**The data**

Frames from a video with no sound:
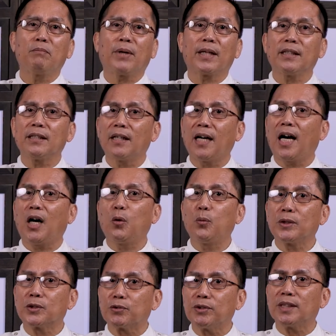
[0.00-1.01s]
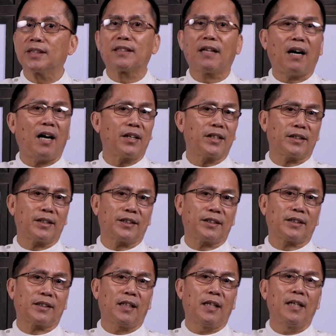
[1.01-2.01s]
by how we treat
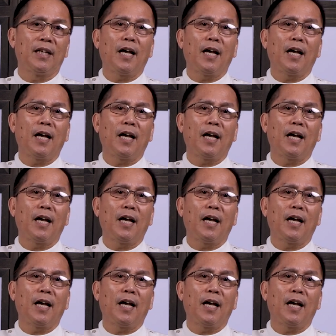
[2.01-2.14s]
others,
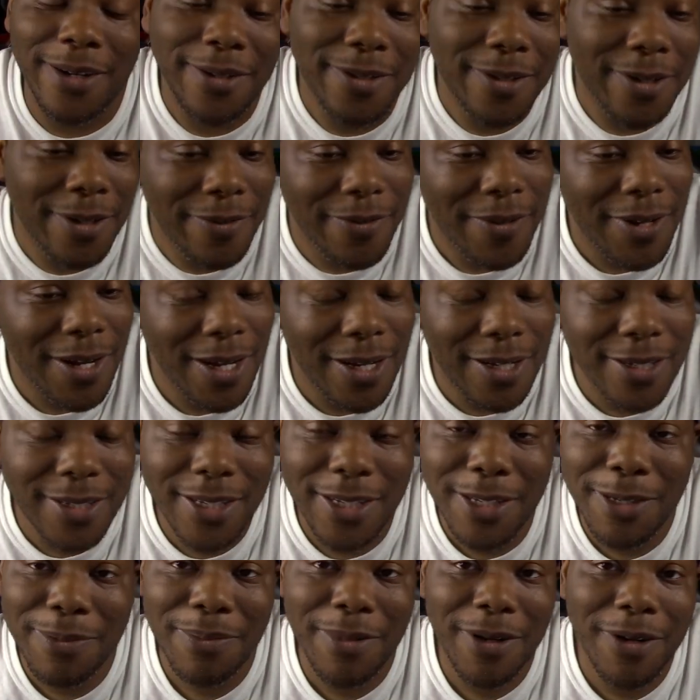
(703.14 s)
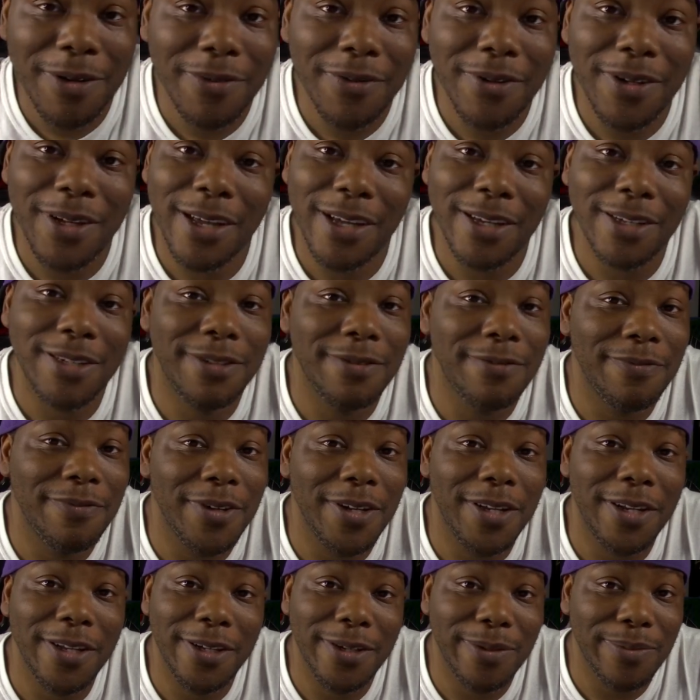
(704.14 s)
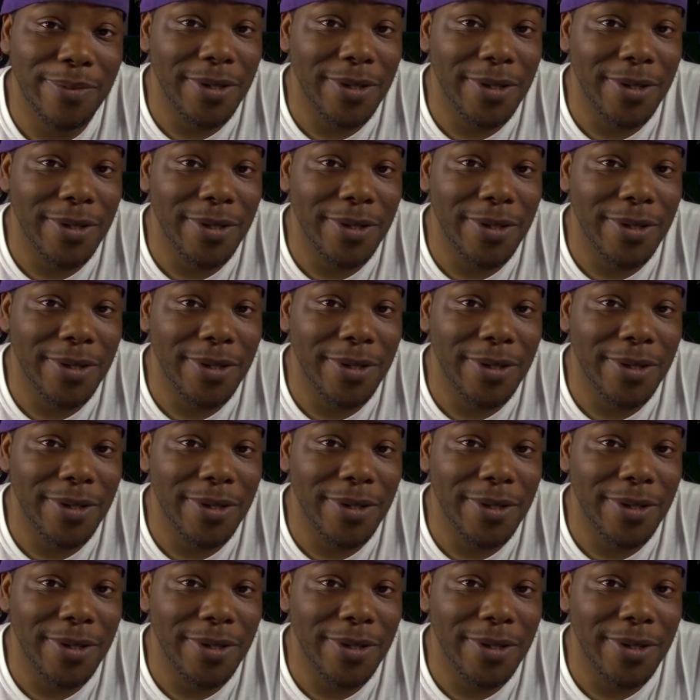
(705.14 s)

don't know if y'all seen my reaction video,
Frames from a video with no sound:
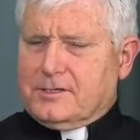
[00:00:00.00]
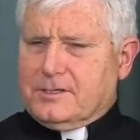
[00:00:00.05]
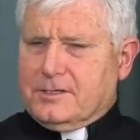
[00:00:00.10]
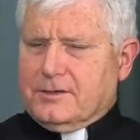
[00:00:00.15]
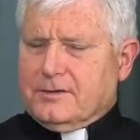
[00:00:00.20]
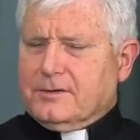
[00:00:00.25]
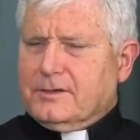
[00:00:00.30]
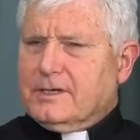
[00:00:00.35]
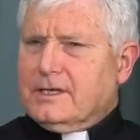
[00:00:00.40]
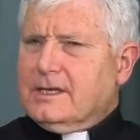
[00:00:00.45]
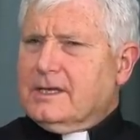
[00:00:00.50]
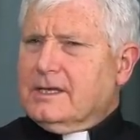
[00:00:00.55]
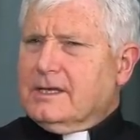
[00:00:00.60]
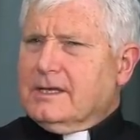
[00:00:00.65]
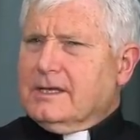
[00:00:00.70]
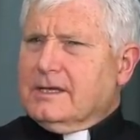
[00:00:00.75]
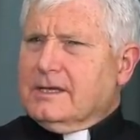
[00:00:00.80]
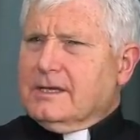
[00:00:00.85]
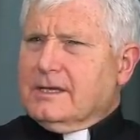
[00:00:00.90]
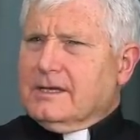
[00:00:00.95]
So
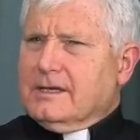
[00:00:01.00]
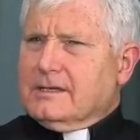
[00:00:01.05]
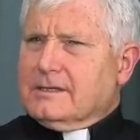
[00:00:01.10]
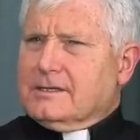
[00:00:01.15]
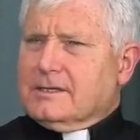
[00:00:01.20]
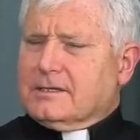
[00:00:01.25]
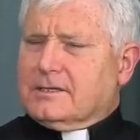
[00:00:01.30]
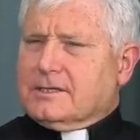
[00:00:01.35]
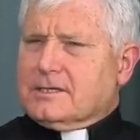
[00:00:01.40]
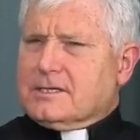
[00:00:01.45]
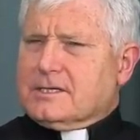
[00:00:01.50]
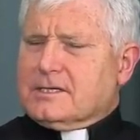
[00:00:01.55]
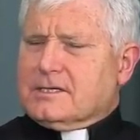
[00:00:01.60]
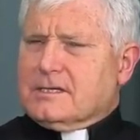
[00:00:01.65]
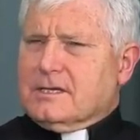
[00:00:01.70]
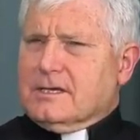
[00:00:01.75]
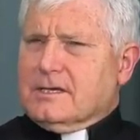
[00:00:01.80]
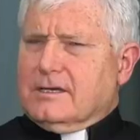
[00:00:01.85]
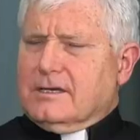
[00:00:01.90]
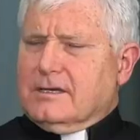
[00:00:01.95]
I think this is
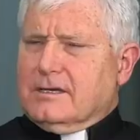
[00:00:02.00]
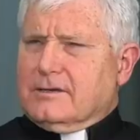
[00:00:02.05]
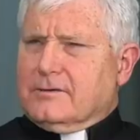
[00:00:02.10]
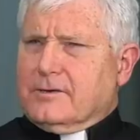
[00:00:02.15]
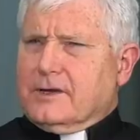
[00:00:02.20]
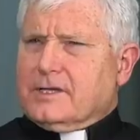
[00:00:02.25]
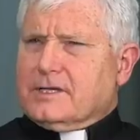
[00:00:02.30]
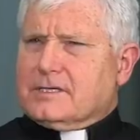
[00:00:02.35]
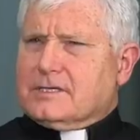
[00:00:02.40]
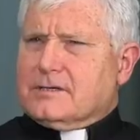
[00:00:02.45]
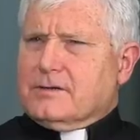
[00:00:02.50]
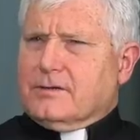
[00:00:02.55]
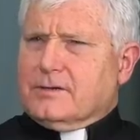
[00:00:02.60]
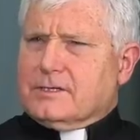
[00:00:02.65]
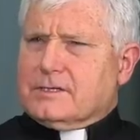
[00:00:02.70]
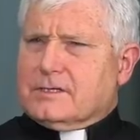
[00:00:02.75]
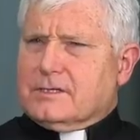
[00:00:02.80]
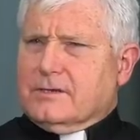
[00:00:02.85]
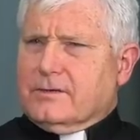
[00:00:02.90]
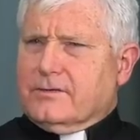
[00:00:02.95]
a great
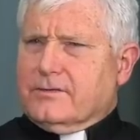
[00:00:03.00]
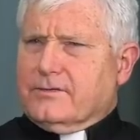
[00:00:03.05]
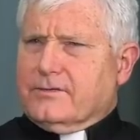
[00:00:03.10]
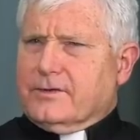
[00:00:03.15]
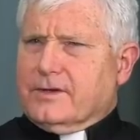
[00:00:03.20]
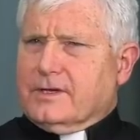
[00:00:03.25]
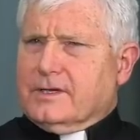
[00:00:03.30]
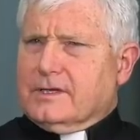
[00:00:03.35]
source of,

**Exercise prompt**
Copy only what runs above from the line containing "[00:00:00.55]" through the line containing "[00:00:01.85]", exactly. Leave out the pictures.

**Final answer**
[00:00:00.55]
[00:00:00.60]
[00:00:00.65]
[00:00:00.70]
[00:00:00.75]
[00:00:00.80]
[00:00:00.85]
[00:00:00.90]
[00:00:00.95]
So
[00:00:01.00]
[00:00:01.05]
[00:00:01.10]
[00:00:01.15]
[00:00:01.20]
[00:00:01.25]
[00:00:01.30]
[00:00:01.35]
[00:00:01.40]
[00:00:01.45]
[00:00:01.50]
[00:00:01.55]
[00:00:01.60]
[00:00:01.65]
[00:00:01.70]
[00:00:01.75]
[00:00:01.80]
[00:00:01.85]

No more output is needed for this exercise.